Selingo emphasizes (like many these days) that what you do in college is typically more important than where you go—a comforting thought in a time of admissions mania and crazy competition to get into elite schools. But is it true? Sure, it’s a better return on investment to go to a less well-known school and do really, really well than it is to go to a highly selective school and do no work at all. But this is clearly not a legitimate comparison. Is it more likely that you will find the internship, be stimulated to work hard in your courses, and get the support you need to succeed academically if you’re at a well-resourced school? For most, the answer is yes.
Selingo makes a happy presentation of the virtues of community colleges and two-year degrees. Yes, there are many fine community colleges across the country, and for some students these are great places from which to launch into a career. However, the data shows that completion rates at most two-year institutions are very low and that the benefits of being at a school with students whose credentials are superior to your own are very powerful. William G. Bowen and Derek Bok, former presidents of Princeton and Harvard, respectively, have been making this argument for years, and newer studies back them up.
Selingo’s book features many valuable stories from his interviews with students who figure out how to thrive in various career trajectories—though his sense of what counts as thriving is too limited by his infatuation with the latest hiring fads at trendy companies. He likes to quote Laszlo Bock, the head of “People Operations” at Google, on the inadequacy of traditional ways of evaluating job candidates. He doesn’t explain that Bock was an international-relations major at Pomona College, an elite (and very wealthy) small liberal-arts school.

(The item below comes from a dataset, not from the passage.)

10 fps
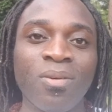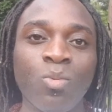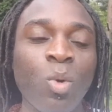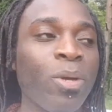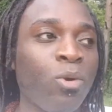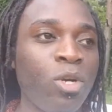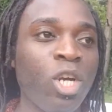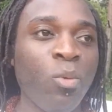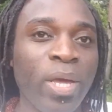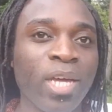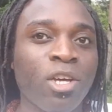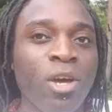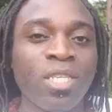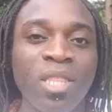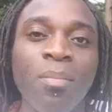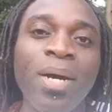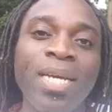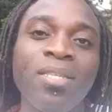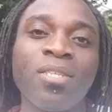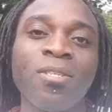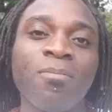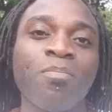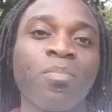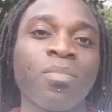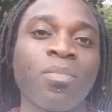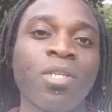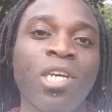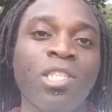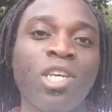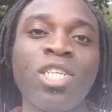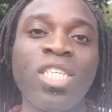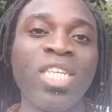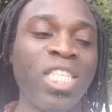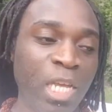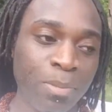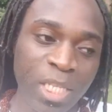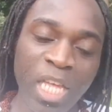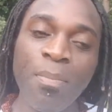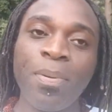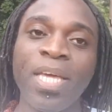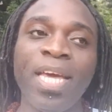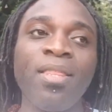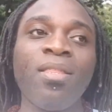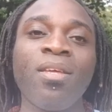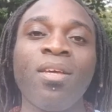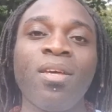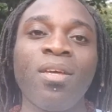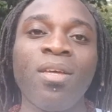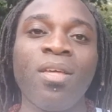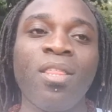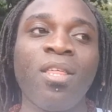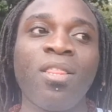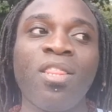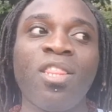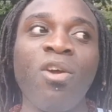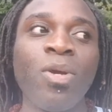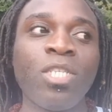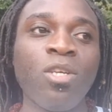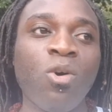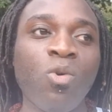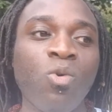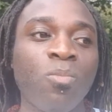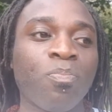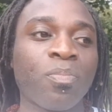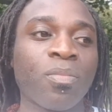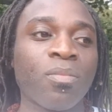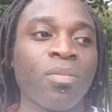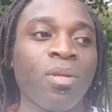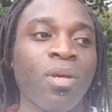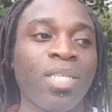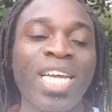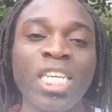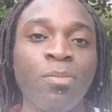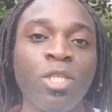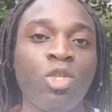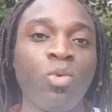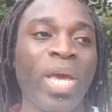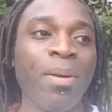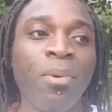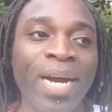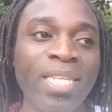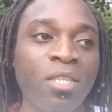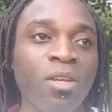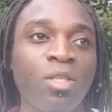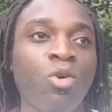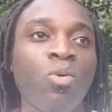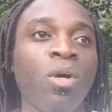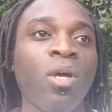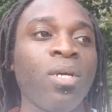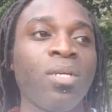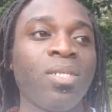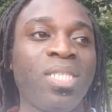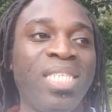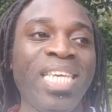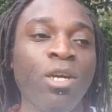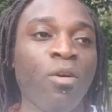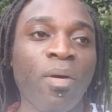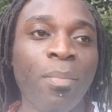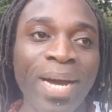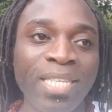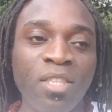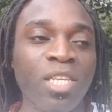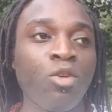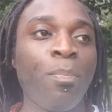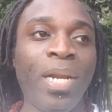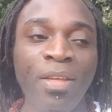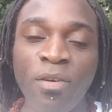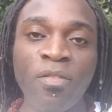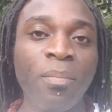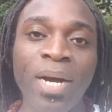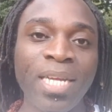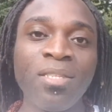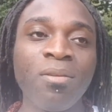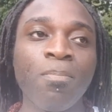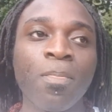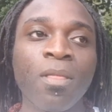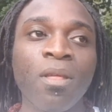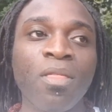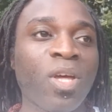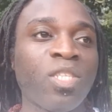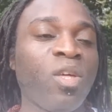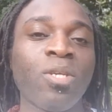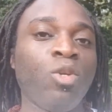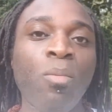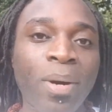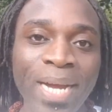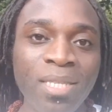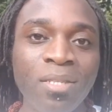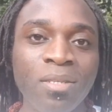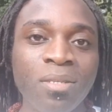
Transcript: What we call knowing occurs in the mind. Such as in deep sleep, again, there is no attachment to a mind. There's no seeing of a mind. There's no belief of a mind. Thus, there is no mind.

While Selingo should know better than to say that the B.A. curriculum today is bound by what schools have offered “for centuries,” he is certainly right to point to the ways that colleges and universities can do a much better job of helping students connect what they learn on campuses to what they will do after graduation. But he goes too far in urging schools to have a much tighter relationship with corporations that claim they can’t afford to train people on the job—and are instead asking colleges to do it for them. As the philosopher John Dewey wrote in an earlier period of economic anxiety: “The kind of vocational education in which I am interested is not one which will ‘adapt’ workers to the existing industrial regime; I am not sufficiently in love with the regime for that.”
Like many commentators on higher education, Selingo wants to see it disrupted. The context for the demand that colleges be transformed, though, has less to do with curricula and professors and more to do with rising inequality and the fear of falling behind. I am heartened by Selingo’s observation that “the most successful graduates I found in researching this book were those who could translate what they learned in one context (the classroom) to another that is far different.” As he underscores near the end of his book, this capacity for translation is exactly the goal of liberal education, the kind of learning under so much pressure from those who would reduce higher ed to the just-in-time pursuit of merit badges for acquiring skills.
Instead, what is really needed today is the kind of pragmatic liberal education Dewey called for a century ago: one that wouldn’t be reduced to short-term training, but instead would empower graduates to be engaged citizens. Sure, by preparing themselves for 21st-century jobs, broadly educated graduates can reduce fears about life after college. But as empowered citizens, they can also work to transform an economy and polity now hell-bent on reproducing privilege and poverty.